ExxonMobil appears well-positioned to benefit from this steady demand based on its size and scale. ExxonMobil wells were producing about 4 million oil-equivalent barrels of net oil and natural gas per day in 2020. Its refineries are processing roughly 5 million barrels per day of petroleum products into fuels and lubricants that are pivotal to the daily lives of consumers. Finally, ExxonMobil's chemicals segment sold over 25 million metric tons of chemicals to customers last year, which are used in everything from food packaging to vehicles.
While ExxonMobil does have a controversial past as it relates to the environment, its current commitment to try and address this major global issue could win it some favor with Environmental, Social, and Governance-focused investors. Stepping up to tackle man-made climate change, ExxonMobil is calling on its industry and governments to raise $100 billion to fund carbon capture and storage technology to limit carbon emissions that go along with the use of fossil fuels.
ExxonMobil's high yield appears to be supported by its earnings. Its payout ratio will be in the low-70% range for this year. Since analysts are predicting ExxonMobil's earnings will grow 19% next year, the payout should become even more sustainable.

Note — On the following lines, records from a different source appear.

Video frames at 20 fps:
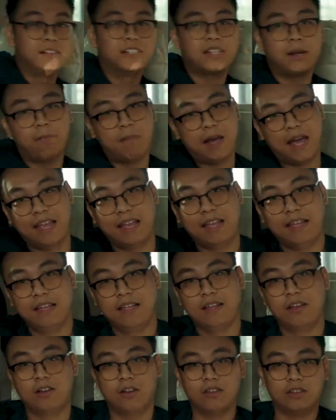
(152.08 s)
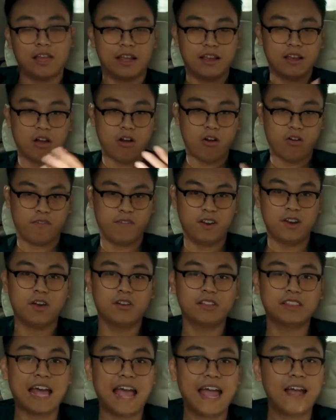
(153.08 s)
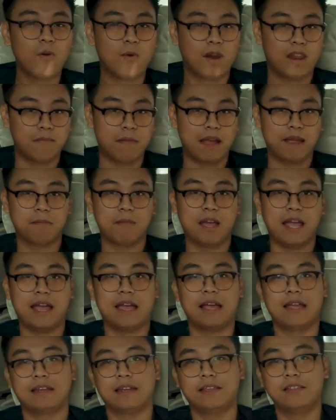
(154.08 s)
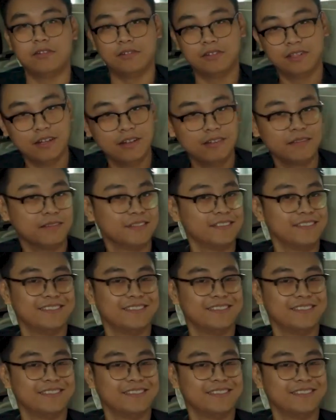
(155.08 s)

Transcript: đựng champagne, có thể ngồi với đối tác hoặc là bạn bè để thưởng thức.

3. Energy Transfer: The midstream titan
Similar to ExxonMobil, the $26 billion (by market cap) master limited partnership (MLP) pipeline company Energy Transfer (NYSE:ET) will benefit from strong and sustained demand for oil and natural gas. The earnings it generates should be able to support the current 6.68% yield going forward. Its share price currently around $9.12 is likely a contributing factor in its popularity with Robinhood's users. Fortunately, Energy Transfer is also an essential business with a solid business model.

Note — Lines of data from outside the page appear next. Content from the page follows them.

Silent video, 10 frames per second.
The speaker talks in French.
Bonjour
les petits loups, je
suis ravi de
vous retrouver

Energy Transfer's 90,000 miles of pipelines throughout 38 states are responsible for moving 30% of the U.S.'s natural gas and oil. Simply put, Energy Transfer's pipelines are what fuel the modern economy.

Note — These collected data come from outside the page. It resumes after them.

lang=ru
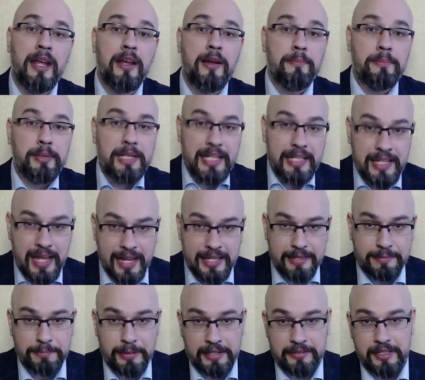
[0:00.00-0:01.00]

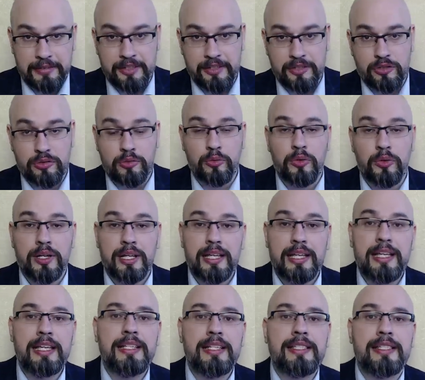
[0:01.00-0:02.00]
принять повестку
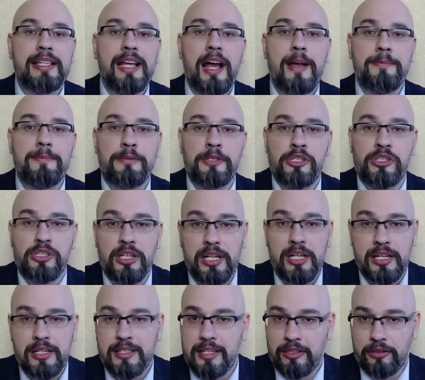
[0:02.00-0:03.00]
и
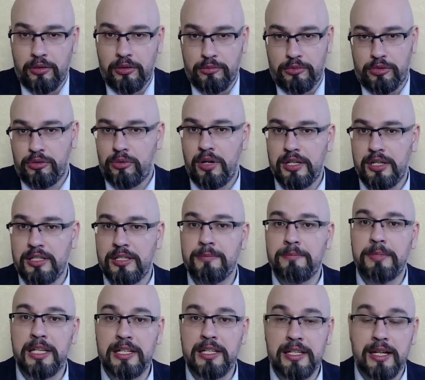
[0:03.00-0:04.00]
сообщить о том, что они
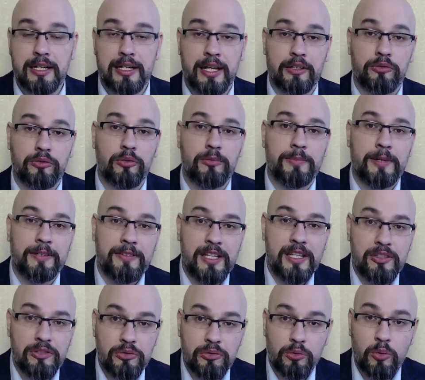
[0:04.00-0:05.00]
приняли эту
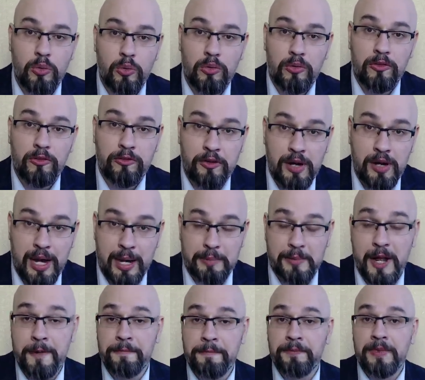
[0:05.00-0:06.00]
повестку вам.
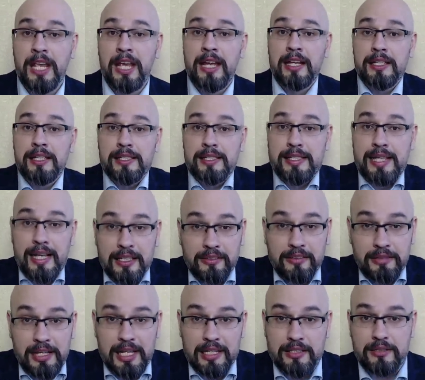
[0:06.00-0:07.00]

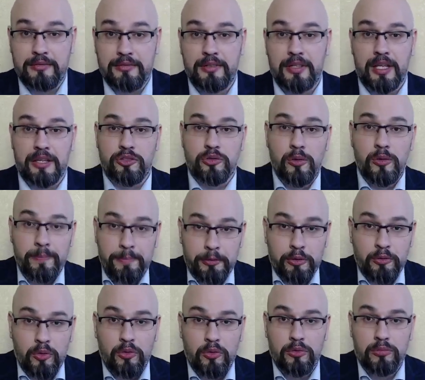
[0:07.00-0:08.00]
Соответственно,
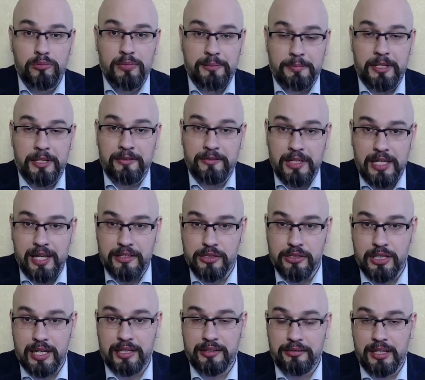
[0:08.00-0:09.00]
супругу мы привлечь
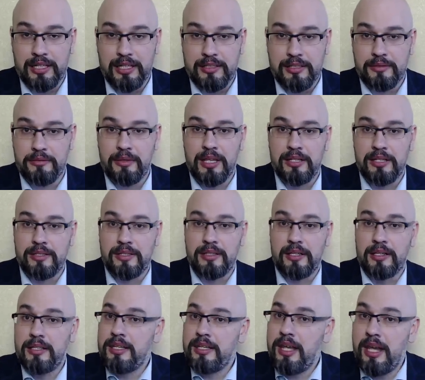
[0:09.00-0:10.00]
к ответственности
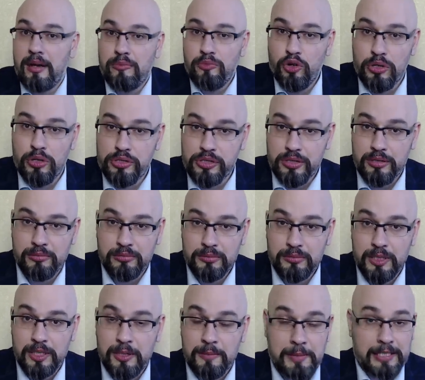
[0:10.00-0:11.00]
не можем,
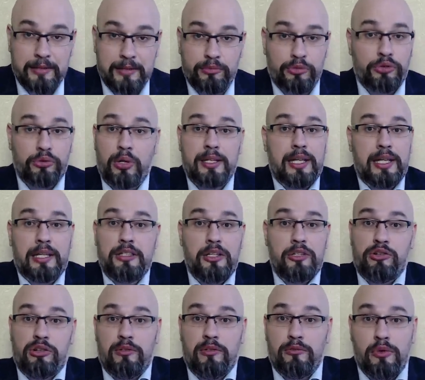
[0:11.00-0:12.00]
потому что она
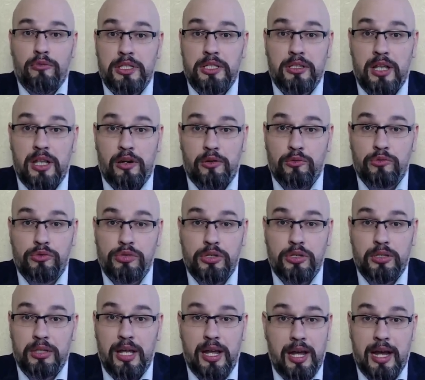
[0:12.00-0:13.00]
ничего не
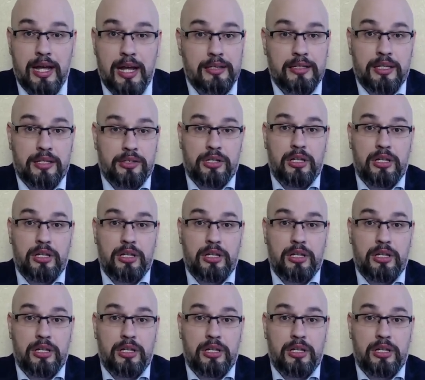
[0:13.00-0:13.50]
нарушила, она же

Energy Transfer's business model resembles a utility in that its revenue tends to be predictable and consistent, regardless of the broader economy's movements up or down. Oil and gas companies need its pipelines to transfer fuel around the country and pay a transfer fee that isn't affected by the ever-changing price of the oil or gas. To this point, 95% of Energy Transfer's estimated adjusted earnings before interest, taxes, depreciation, and amortization (EBITDA) this year will be derived from fixed fee-based contracts. So long as Energy Transfer's customers are able to pay for its services, Energy Transfer will be able to support its dividend and meet its debt obligations.
Despite COVID-19's disruptions weighing West Texas Intermediate (WTI) crude down to an average price of $39 a barrel last year, Energy Transfer's customers were still able to pay the company for its services. Energy Transfer's distributable cash flow (DCF) only fell 8.8% over 2019. Energy Transfer's DCF was enough to pay its distribution 2.3 times over last year, which points to a distribution strong enough to withstand almost any economic downturn. And with commodity prices surging this year as the world returns to a sense of normalcy, Energy Transfer's DCF should rebound this year to cover its distribution even further.